SupChina illustration by Derek Zheng
Mixed martial arts fighter Zhāng Wěilì 张伟丽 successfully defended her Ultimate Fighting Championship strawweight title against Polish fighter Joanna Jedrzejczyk in a fight that many are calling the best ever in women’s MMA.
Each woman threw roughly 400 punches, with the odd elbow and kick mixed in. At the end of five rounds, both were bruised and bloody — Jedrzejczyk suffered a grotesque hematoma that made her forehead look literally like an alien’s — but it was Zhang who was awarded the judge’s decision. “It’s one of the best fights I’ve ever seen, period,” UFC president Dana White gushed afterward.
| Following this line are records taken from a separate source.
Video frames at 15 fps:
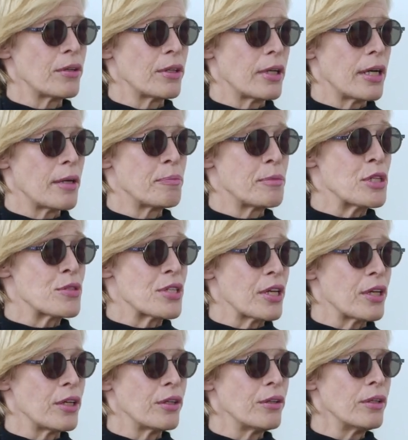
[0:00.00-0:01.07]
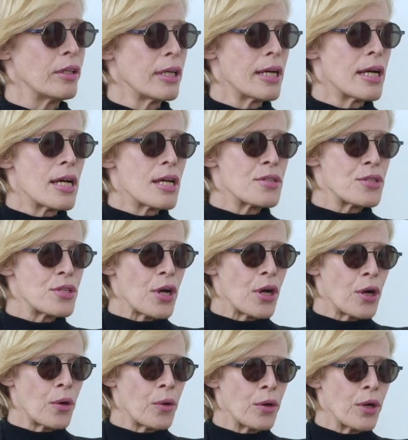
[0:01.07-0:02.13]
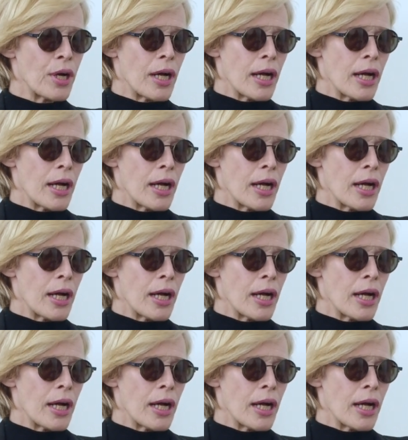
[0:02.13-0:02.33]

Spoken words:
abusing you. So,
Before the fight, Jedrzejczyk posted a meme (since deleted) of a promotional poster showing herself wearing a gas mask. Zhang fired back on Instagram: “Say what you want about me if it makes you feel stronger but do not joke about what’s happening here. I wish you good health until March 7th.” Zhang’s victory was celebrated in China, but also caused controversy:
“Zhang Weili embodies true feminism,” commented (in Chinese) one Weibo user. “When people look down on Chinese people, we beat them to the point where they have to show respect for us.” Chinese social media platforms were flooded with this type of nationalistic comment. This wave of largely male-driven “feminism” has received intense scrutiny (in Chinese) from the feminist community, who argue that this narrative is actually harming feminist movements in China.